Sanchez attributed her first-place finish to a number of factors, including her

Spanish surname, “Criminal Prosecutor” ballot designation, and being the only woman in the race.

•Deputy District Attorney Daviann Mitchell and Workers’ Compensation Judge John Gutierrez qualified for a runoff for the seat from which Judge Michael Knight retired in February. Mitchell said she has a hectic trial schedule, but intends to continue with her campaign strategy of making as many personal appearances as possible and raising as much money as she can.

Her campaign, she said, has been ably managed by consultant Evelyn Jerome, who had a good election night, with Friedenthal as of now being the only one of her five candidates who did not win outright or make a runoff.

Gutierrez’s consultant, Hal Dash of Cerrell Associates, Inc, which also represented Janavs and Deputy City Attorney Daniel Lowenthal, who won, said Gutierrez—who has lost runoffs to prosecutors in the last two election cycles—can win in November “if he has the resources.” He was outspent considerably by Mitchell in the primary.

The race featured a total of six candidates, two of whom voiced disappointment at the results and ruled out any possibility of a future campaign.

Valley lawyer Stephen Feldman, who spent over $100,000 on the race and got a little over 10 percent of the vote, said he was “very naive going into the whole process.” Deputy City Attorney Richard Loomis, who spent less than $1,000, said that while the experience was “positive” in terms of gaining the confidence of supporters and endorsers, he was disappointed to learn that candidates can be elected to the bench by getting on “slate mailers that represent you as something you are not.”

•Deputy District Attorney Judith L. Meyer, who lost her first bid for the court two years ago, said she was “on cloud nine” after winning the seat given up by Judge Stephen Petersen. She received nearly 60 percent of the vote in defeating Deputy Attorney General S. Paul Bruguera and Douglas Weitzman.

•Assistant City Attorney Susan Lopez-Giss defeated Deputy City Attorney Richard Kraft to win the seat being vacated by Judge Larry Knupp. Lopez-Giss, whose campaign consultant was Jerome, will be joining her husband, Judge Harvey Giss, on the court.

•Deputy District Attorney Hayden Zacky, also a Jerome client, and Santa Monica attorney George Montgomery topped Deputy Public Defender C. Edward Mack and will face off in the runoff.

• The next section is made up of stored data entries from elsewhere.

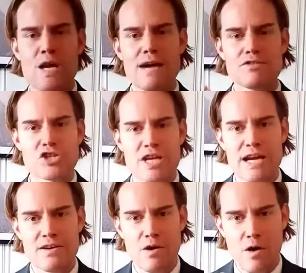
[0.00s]
We have
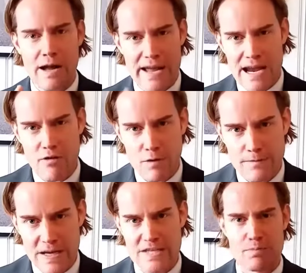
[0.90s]
shared here
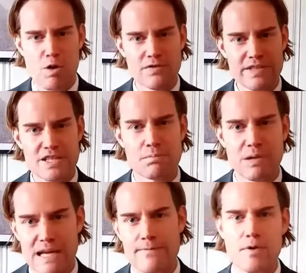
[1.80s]
on Facebook, on this
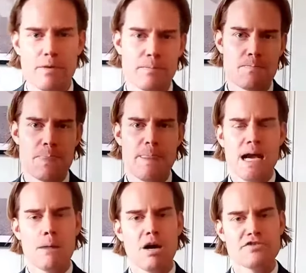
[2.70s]
platform,
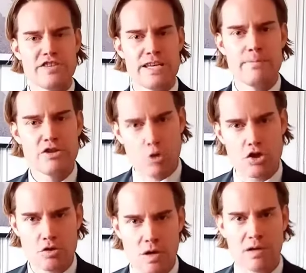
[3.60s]
about TB
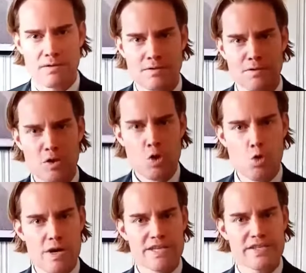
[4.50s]
Joshua,
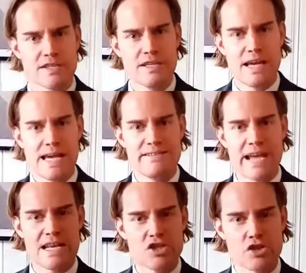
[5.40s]
who is a
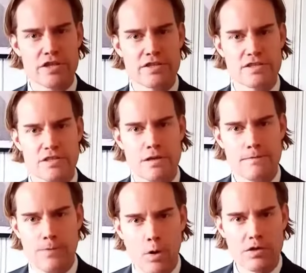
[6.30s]
dangerous
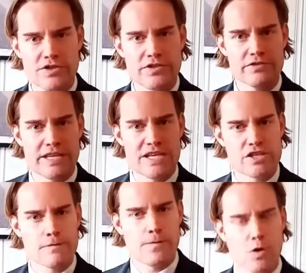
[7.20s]
false
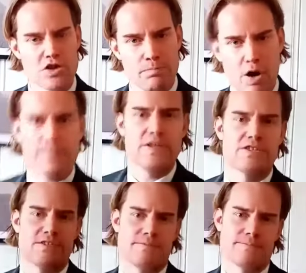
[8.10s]
teacher, false prophet.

•Lowenthal handily defeated attorney Robert Davenport to win the seat of Judge Barbara Burke, who has applied for disability retirement.

•Deputy District Attorney David Stuart and Deputy City Attorney Janis L. Barquist led a field of seven candidates seeking the seat from which Judge Paula Mabrey retired in April. Both candidates said they were pleased with their results and planned extensive fundraising between now and the general election. Jerome was Barquist’s consultant; Stuart, making his second bid for the court, did not hire a professional adviser.